▸ **Your instructions**:
Reproduce exactly the lines from the start of the records through the line containing "[15:13.49-15:14.09]", both included. Leave the pictures out.

· · · · ·

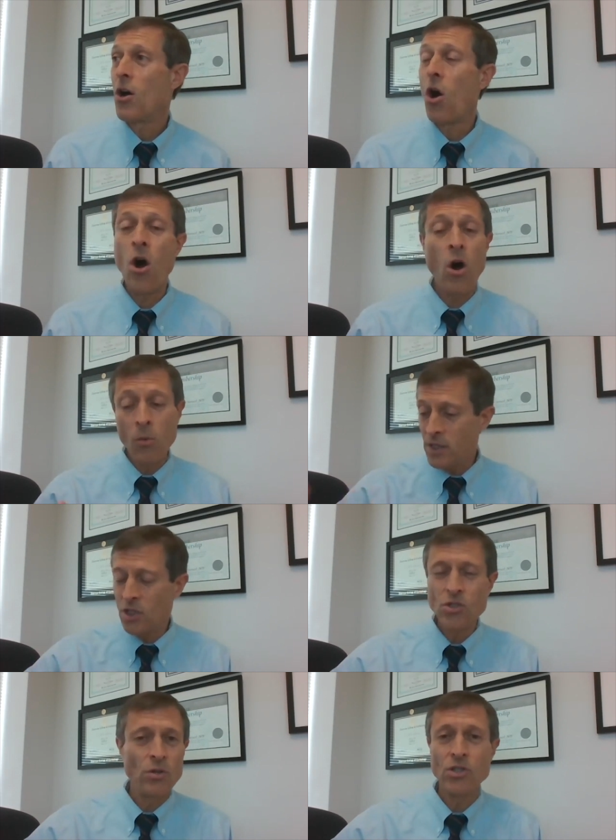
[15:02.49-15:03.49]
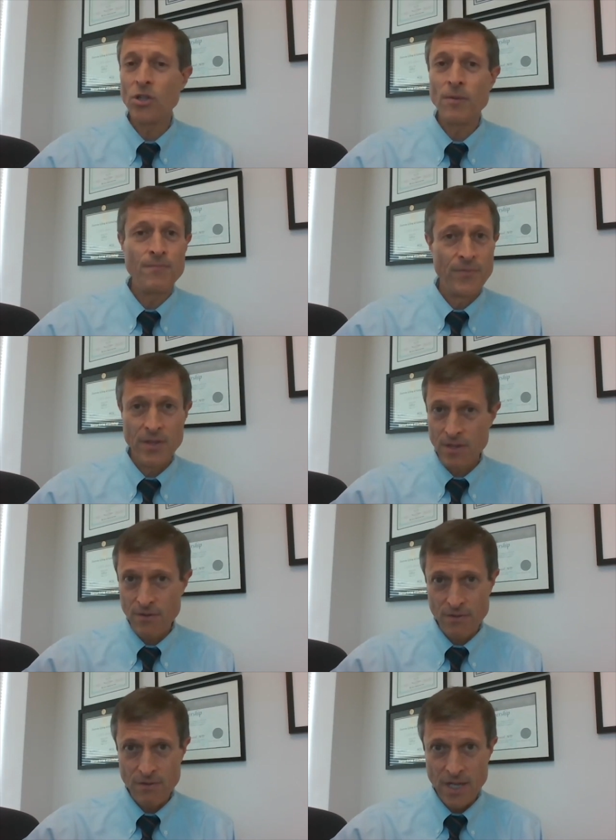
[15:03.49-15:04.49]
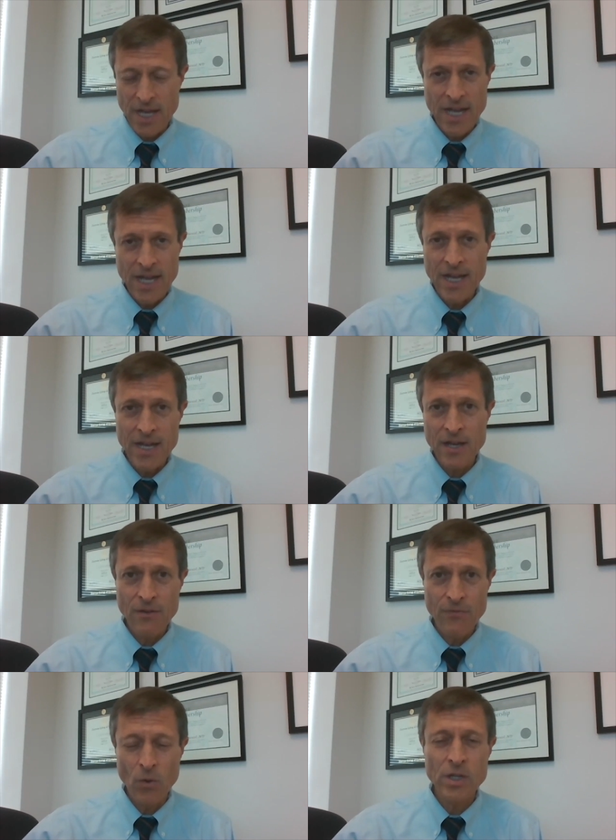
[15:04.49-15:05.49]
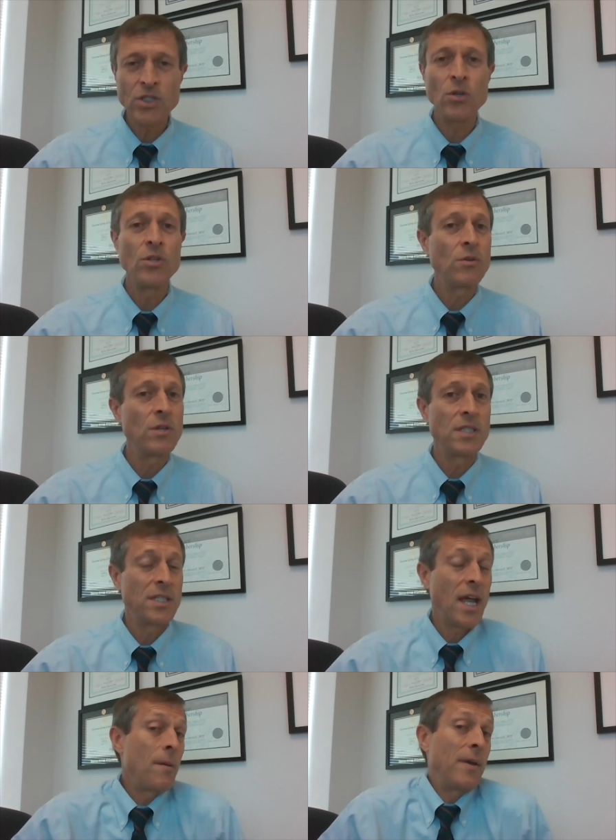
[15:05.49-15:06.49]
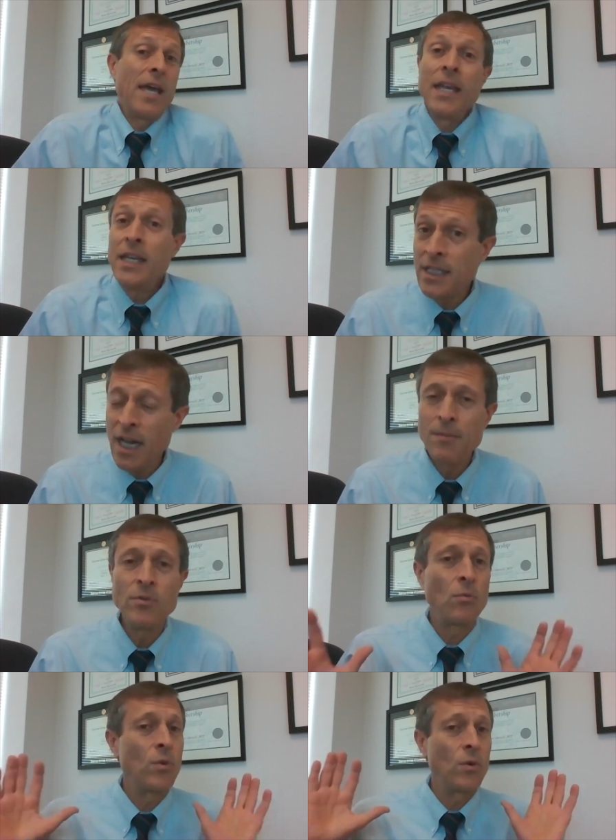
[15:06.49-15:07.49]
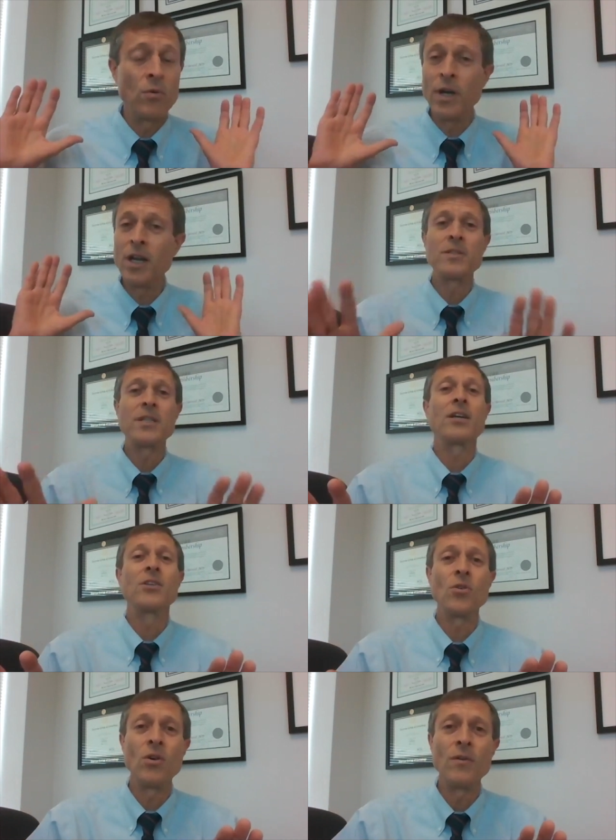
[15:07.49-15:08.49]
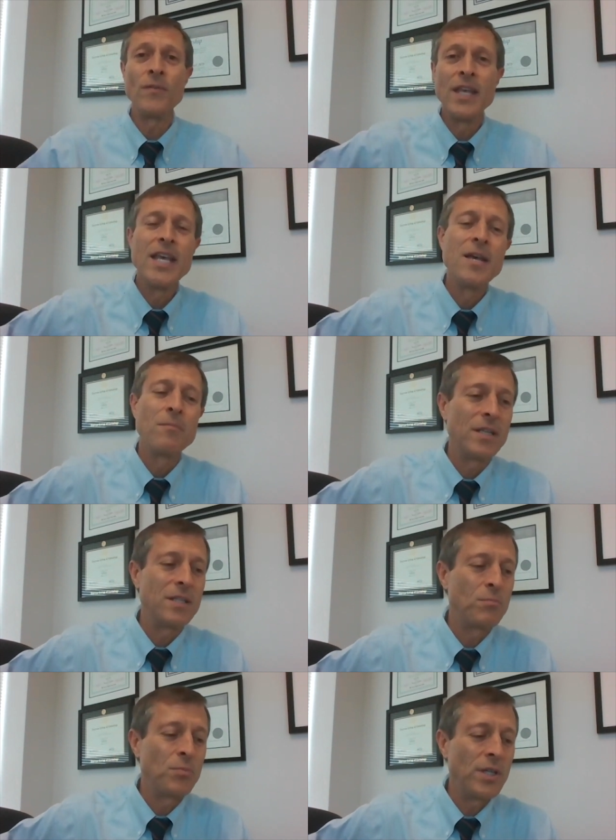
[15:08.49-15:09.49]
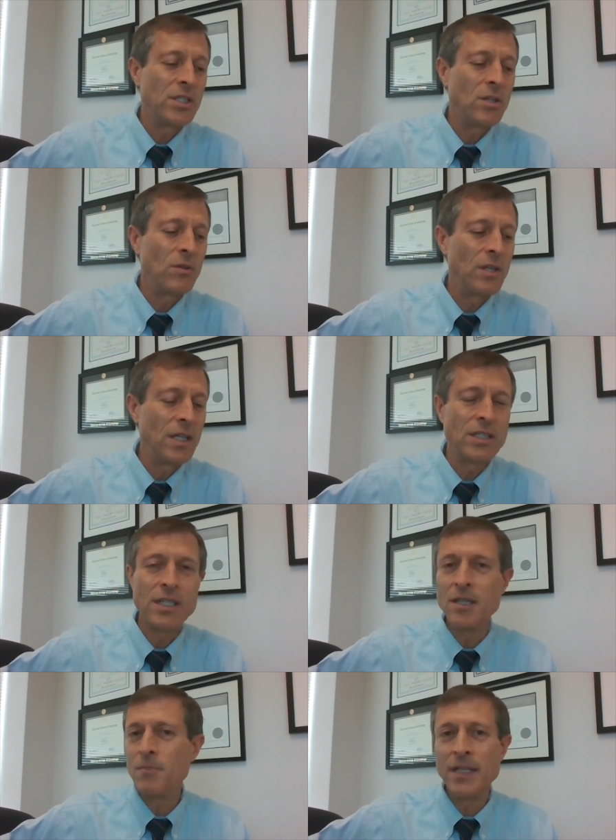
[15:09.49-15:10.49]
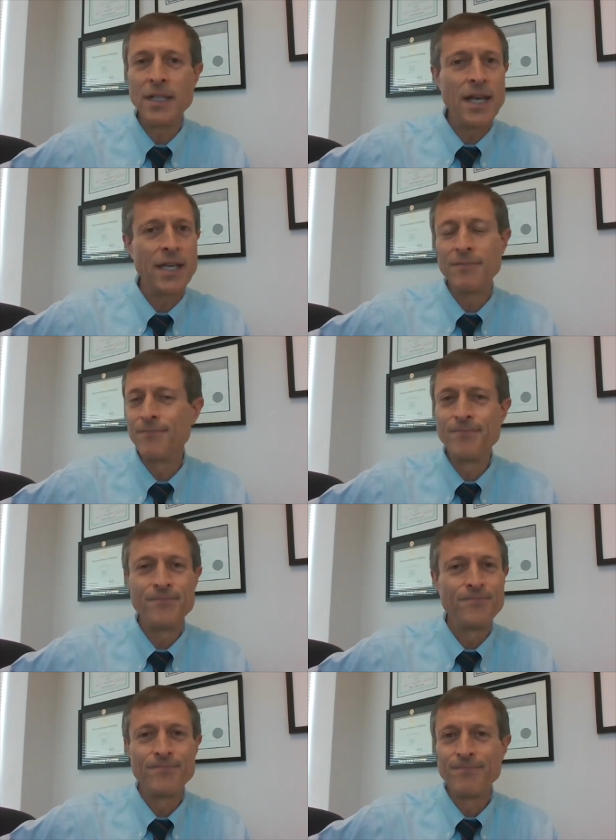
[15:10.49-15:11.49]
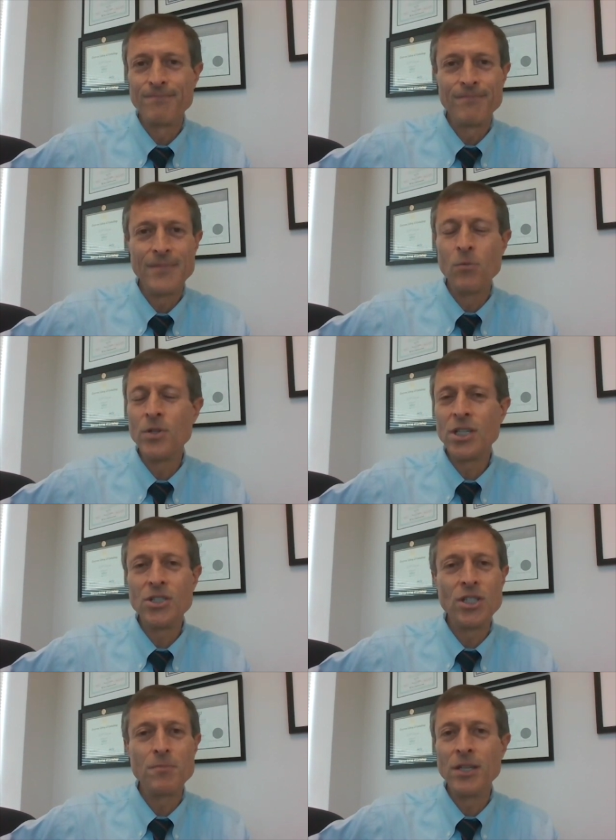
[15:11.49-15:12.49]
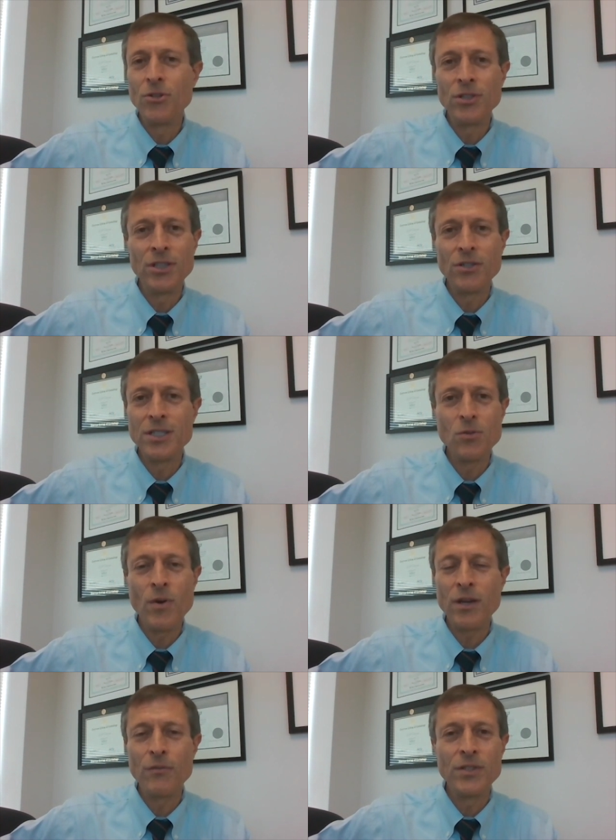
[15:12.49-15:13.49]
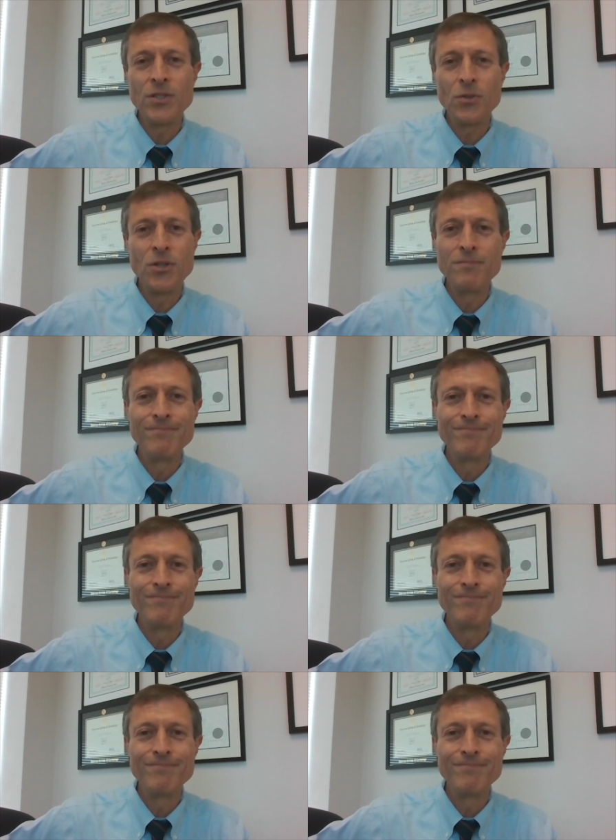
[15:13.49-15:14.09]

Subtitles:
Always a short-term focus, so you could stop anytime you're in 100% control. But pretty soon, it's going to be like I wish I jumped in earlier because the water feels so good.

· · · · ·

▸ **Task answer**:
[15:02.49-15:03.49]
[15:03.49-15:04.49]
[15:04.49-15:05.49]
[15:05.49-15:06.49]
[15:06.49-15:07.49]
[15:07.49-15:08.49]
[15:08.49-15:09.49]
[15:09.49-15:10.49]
[15:10.49-15:11.49]
[15:11.49-15:12.49]
[15:12.49-15:13.49]
[15:13.49-15:14.09]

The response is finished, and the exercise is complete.